COC: highly transparent as crystals, light, insulating, high resistant novel polymeric materials

There is an increasing need for environment friendly materials with advanced and improved properties. Polyolefins produced by means of transition metal catalysed polymerisations, as pure hydrocarbons meet the requirements for sustainable development. Advances in novel soluble catalytic systems, with well defined structure, allow the synthesis of novel polymeric materials non accessible with traditional heterogeneous Ziegler-Natta catalysts: cycloolefin copolymers (COC) represent a new class of macromolecules.
The presence of cyclic structures restricts the polymer chain mobility, the resulting rigidity makes these polymers ideal for engineering applications. The introduction of ethylenic unit (E) in the polymer chain allows the tooling of the polymer rigidity and to obtain materials with excellent engineering properties. TOPAS® (Ticona) is a norbornene (N) based COC family, completely amorphous, with excellent transparency, high glass transition temperature (Tg), low water absorption, chemical resistance, birefringence, and dielectric constant. Such properties make TOPAS® ideal as a toner binder resin for laser printers, lenses, barrier-films for packaging and blister packs, in medical and diagnostic applications.
The range of COC properties depend on their morphological structure, which in turn depends on the polymer composition as well as on the polymer chain microstructure and stereoregularity. Hence, the great academic and industrial interest in clarifying: COC microstructure, mainly through NMR spectroscopy; catalyst-copolymer structure; and correlation between properties and copolymer structure.

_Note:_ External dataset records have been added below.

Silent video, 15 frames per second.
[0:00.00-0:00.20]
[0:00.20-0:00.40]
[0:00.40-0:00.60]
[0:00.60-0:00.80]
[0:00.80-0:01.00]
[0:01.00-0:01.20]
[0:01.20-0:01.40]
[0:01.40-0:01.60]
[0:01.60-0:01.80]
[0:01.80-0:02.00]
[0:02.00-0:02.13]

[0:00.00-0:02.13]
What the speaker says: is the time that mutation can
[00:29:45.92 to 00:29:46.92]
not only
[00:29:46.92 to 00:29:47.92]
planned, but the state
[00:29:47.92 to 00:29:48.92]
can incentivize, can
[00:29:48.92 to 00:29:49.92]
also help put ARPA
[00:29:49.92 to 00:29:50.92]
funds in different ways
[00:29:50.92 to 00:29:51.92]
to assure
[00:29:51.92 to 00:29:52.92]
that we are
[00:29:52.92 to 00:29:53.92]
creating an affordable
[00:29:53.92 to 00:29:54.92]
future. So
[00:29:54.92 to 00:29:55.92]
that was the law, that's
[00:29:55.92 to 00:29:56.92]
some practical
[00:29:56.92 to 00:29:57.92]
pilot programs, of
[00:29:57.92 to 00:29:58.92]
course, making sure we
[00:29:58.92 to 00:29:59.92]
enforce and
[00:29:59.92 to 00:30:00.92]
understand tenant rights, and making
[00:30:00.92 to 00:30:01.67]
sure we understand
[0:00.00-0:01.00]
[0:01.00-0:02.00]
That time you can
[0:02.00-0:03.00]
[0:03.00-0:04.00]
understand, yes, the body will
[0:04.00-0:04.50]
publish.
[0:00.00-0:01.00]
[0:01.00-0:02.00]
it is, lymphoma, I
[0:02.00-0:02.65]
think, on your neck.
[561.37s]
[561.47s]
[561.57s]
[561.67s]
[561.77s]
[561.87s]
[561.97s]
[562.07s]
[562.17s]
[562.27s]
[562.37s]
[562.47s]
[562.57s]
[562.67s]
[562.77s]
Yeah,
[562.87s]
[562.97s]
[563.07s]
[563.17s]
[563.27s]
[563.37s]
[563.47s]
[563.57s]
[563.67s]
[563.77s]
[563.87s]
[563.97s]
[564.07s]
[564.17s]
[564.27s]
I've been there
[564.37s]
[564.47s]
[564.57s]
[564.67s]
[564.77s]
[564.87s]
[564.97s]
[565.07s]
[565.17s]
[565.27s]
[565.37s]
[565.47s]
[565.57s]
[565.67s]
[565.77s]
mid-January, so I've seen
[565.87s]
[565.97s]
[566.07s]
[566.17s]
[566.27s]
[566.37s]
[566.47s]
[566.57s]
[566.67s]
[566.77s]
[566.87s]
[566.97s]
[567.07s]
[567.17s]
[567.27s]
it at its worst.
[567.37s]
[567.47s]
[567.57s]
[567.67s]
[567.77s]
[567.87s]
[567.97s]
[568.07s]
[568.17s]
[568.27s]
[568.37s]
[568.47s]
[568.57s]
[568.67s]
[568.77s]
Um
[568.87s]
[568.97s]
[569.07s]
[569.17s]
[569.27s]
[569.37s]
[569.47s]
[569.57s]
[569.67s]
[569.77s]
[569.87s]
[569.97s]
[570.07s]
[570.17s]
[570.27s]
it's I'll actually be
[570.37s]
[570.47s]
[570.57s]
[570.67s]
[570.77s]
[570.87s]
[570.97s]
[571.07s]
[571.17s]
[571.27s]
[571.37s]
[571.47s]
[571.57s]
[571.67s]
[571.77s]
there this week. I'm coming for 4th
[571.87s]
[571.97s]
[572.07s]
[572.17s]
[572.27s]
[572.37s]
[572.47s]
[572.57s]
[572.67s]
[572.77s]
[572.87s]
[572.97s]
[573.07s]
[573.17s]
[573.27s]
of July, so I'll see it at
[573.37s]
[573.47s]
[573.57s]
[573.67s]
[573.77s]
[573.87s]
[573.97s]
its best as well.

In this field ISMAC has devoted much time to research both in chemistry and chemical physics and has made first significant contributions: in assigning 13C NMR spectra of E-N copolymers, by combining the comparison of spectra of copolymers synthesized with various catalysts, with special NMR techniques, computational methods to relate conformations and NMR spectra, and ab initio chemical shifts calculations; in clarifying COC microstructure at stereochemical tetrad level; in copolymerisation
mechanism and kinetic studies; in the synthesis and characterization of branched copolymers with improved rehological properties and processability. Molecular dynamics calculations aiming at establishing correlations between polymer properties (as Tg) and polymer composition and microstructure are also under way.
Results will contribute to develop novel and more efficient catalytic systems for olefin polymerization with novel molecular architectures for economically and environment friendly sustainable engineering applications.